昨年はクリスマスにあわせてペンでイコンを描いたが、今年は福岡で銅にイコンを描くレタブロにであった。錆びてゆくのがまた味わいである。そこではクリスマスに因んでガラス絵やフィリピン、フランス、ロシアイコンも置いていた。天使なども観たが、造形としてなかなか面白かった。これらはみな宗教から派生した祈りのかたちである。福岡に来てから、金属に対するアンテナが拡がった気がします。日本画には金属を泥や箔にして使う技法がありますが、金属の使い方も日本画のひとつの可能性として無視出来ません。追求してみたい材料のひとつです。
そして福岡で板に金属を被せた小さなイコンをひとつ手に入れました。
福岡にも少し馴染んできたなと、コーヒーを飲みながら静かな時間を思うのでした。

過ぎ行く秋

2010-12-04 18:03:11 | Weblog
今年は紅葉がとても美しいです。学生時代に高山寺に登った時は紅葉に包まれるように上も下も全包囲紅葉でしたが、今年は遠く眺めても錦のように観られます。
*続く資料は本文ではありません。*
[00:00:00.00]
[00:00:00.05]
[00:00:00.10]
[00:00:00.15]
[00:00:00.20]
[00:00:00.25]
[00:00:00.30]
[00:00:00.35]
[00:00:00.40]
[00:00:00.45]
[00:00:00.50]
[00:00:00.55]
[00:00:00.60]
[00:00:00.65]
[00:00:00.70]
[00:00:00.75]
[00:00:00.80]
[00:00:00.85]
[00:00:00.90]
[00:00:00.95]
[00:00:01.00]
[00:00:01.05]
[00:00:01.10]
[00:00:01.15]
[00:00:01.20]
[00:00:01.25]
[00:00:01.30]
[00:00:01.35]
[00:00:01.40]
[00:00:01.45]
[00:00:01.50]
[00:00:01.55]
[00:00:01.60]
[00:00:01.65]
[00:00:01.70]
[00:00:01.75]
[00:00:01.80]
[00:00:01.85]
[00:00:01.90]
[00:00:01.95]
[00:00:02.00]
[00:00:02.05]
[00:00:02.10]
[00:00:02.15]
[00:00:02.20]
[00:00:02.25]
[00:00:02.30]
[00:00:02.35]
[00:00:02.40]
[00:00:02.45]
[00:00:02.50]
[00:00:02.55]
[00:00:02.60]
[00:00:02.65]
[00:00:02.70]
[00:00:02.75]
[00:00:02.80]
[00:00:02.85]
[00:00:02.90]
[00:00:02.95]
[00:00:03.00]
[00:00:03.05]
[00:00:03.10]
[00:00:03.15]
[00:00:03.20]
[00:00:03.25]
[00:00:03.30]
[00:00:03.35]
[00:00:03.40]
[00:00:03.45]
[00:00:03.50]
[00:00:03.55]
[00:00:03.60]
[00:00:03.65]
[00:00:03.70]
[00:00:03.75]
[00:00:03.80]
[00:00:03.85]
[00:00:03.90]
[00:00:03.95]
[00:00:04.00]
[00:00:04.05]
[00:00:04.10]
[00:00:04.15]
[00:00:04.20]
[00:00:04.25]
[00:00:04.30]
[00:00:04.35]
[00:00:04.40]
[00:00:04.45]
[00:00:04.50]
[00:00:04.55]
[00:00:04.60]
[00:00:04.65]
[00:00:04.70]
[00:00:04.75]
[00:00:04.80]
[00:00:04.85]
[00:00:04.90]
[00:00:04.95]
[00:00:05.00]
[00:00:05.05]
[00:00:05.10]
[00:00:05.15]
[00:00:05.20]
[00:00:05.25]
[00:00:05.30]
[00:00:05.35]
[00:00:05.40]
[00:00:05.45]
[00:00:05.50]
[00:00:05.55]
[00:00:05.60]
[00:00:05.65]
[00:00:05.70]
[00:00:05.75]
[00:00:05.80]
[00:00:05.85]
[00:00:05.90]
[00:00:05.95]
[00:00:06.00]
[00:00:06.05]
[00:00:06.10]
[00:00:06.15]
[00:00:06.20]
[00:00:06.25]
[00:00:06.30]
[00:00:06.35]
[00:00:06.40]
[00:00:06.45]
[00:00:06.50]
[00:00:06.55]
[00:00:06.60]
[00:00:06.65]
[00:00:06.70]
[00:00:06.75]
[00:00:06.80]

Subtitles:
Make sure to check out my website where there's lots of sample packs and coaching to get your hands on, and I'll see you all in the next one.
久々に宝ヶ池に行きました。ここも山が迫るように立ち、錦の緞帳のような迫力が感じられます。
その傍ら、多宝塔が眺められるお家の襖を見に行きました。
充分に素敵な空間でしたが、ここに何か描かんとすれば、はたして何を描くのであろうか。
襖絵は空間に描くものだと僕は考えています。空間とは、襖の大きさではなく、その襖がある空間、家、外の風景、そこで営まれる生活や時間、人や場というものをあらわしています。
空間に身を委ねて画想を得るのです。
あくまでこれは僕なりの襖絵を描くにあたる作法です。
襖絵を遡って観てみますと、絵巻物の中に当時の画題がみてとれます。宮中の御屋敷は屏風や染織で間仕切りされ、襖には山水画や秋草が観られます。薄物越しにみる山水、秋草の中、巻物や本を読み、手紙や歌をしたためる姿は優美ですね。武家屋敷ではまた違った趣向があります。
寺院や神社、城の他、商家や市民層でも描いて貰っていた人達がいたでしょう。場や生活用品が変われば趣向や内容も変わっていきます。
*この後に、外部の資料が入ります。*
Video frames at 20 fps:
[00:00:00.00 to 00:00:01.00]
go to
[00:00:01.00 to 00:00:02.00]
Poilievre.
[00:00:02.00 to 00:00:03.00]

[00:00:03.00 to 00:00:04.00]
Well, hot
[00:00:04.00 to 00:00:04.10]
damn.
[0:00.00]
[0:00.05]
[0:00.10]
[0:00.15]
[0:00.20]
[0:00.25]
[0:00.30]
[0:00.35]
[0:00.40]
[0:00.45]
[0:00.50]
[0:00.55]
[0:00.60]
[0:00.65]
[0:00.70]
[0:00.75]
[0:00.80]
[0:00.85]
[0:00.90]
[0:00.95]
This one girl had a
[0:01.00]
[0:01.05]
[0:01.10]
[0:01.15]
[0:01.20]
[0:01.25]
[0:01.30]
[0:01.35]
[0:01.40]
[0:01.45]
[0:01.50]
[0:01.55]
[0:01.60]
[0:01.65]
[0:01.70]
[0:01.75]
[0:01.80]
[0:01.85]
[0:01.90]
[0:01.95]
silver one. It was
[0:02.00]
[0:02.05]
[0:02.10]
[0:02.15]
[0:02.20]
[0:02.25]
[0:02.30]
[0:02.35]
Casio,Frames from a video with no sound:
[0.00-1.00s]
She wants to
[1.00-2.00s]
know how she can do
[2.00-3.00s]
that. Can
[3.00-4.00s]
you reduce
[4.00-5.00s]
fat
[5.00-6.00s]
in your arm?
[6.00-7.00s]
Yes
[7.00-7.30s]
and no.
今、自分の生活空間に襖があり、絵を描くなら、どんな襖絵を描くでしょうか。屏風は建具から独立していきましたが、襖は昔と変わらず建具です。人があり、空間があるのです。
太宰府天満宮の近くに、常寂光寺があります。以前、青紅葉の季節に一度訪れましたがとても爽やかで清閑でした。もう落葉であることは承知の上で訪れました。砂で掻かれた水紋が落葉でほぼ尽くされていました。色とりどりの落葉と僅かに残る紅葉。最盛期ではありませんが、美しいと感じました。ふと庭から屋内に入り、柱と障子に縁取られた庭先を眺めると、別の風情が感じられてまた良いものだと思いました。
一枚の絵を眺めるような感覚・・・。四季を愛で、あらゆるもののデザインに取り入れる日本人。
秋の景色を眺めつつ、ふと日本の風土と感性に思いを馳せました。